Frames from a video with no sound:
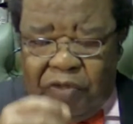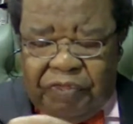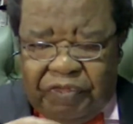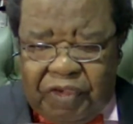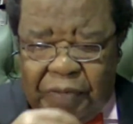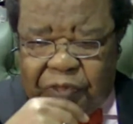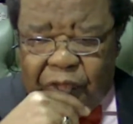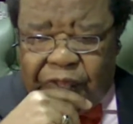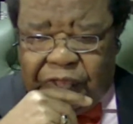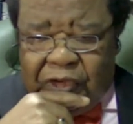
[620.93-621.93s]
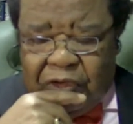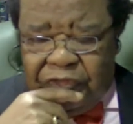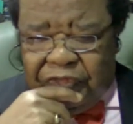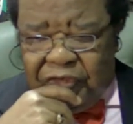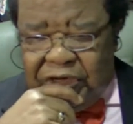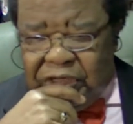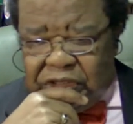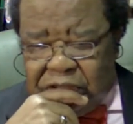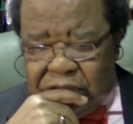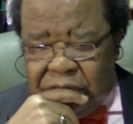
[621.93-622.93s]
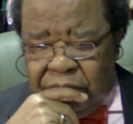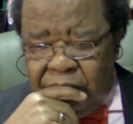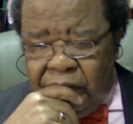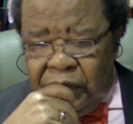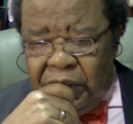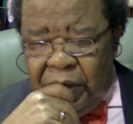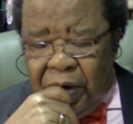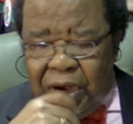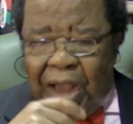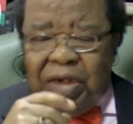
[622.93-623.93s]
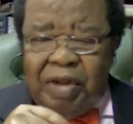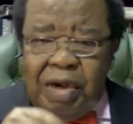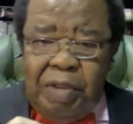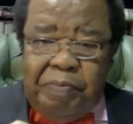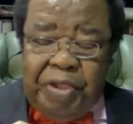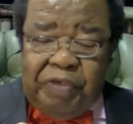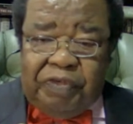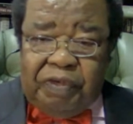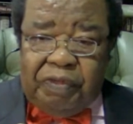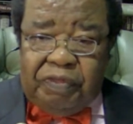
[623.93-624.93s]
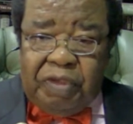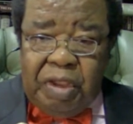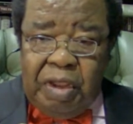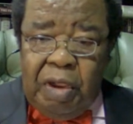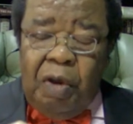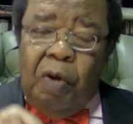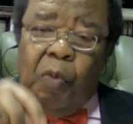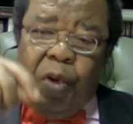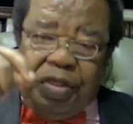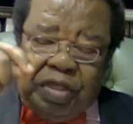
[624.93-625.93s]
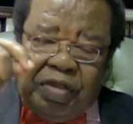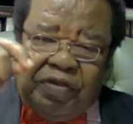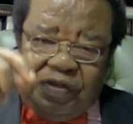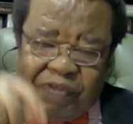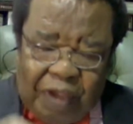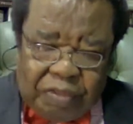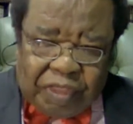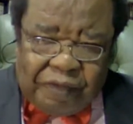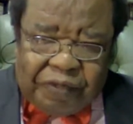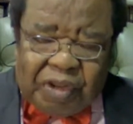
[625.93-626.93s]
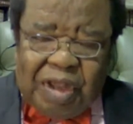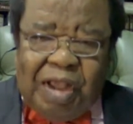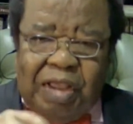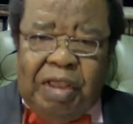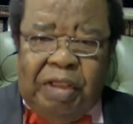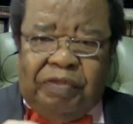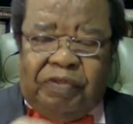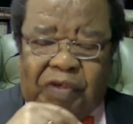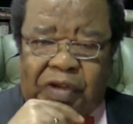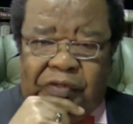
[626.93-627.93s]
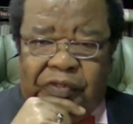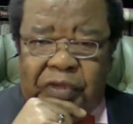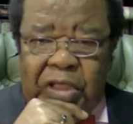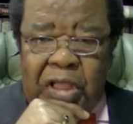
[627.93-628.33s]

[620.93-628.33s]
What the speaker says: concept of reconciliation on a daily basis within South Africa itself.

※

### Task instructions
Exclude all pictures and return precisely the lines from the one containing "[624.93-625.93s]" through the closing line of the data.

### Written reply
[624.93-625.93s]
[625.93-626.93s]
[626.93-627.93s]
[627.93-628.33s]

[620.93-628.33s]
What the speaker says: concept of reconciliation on a daily basis within South Africa itself.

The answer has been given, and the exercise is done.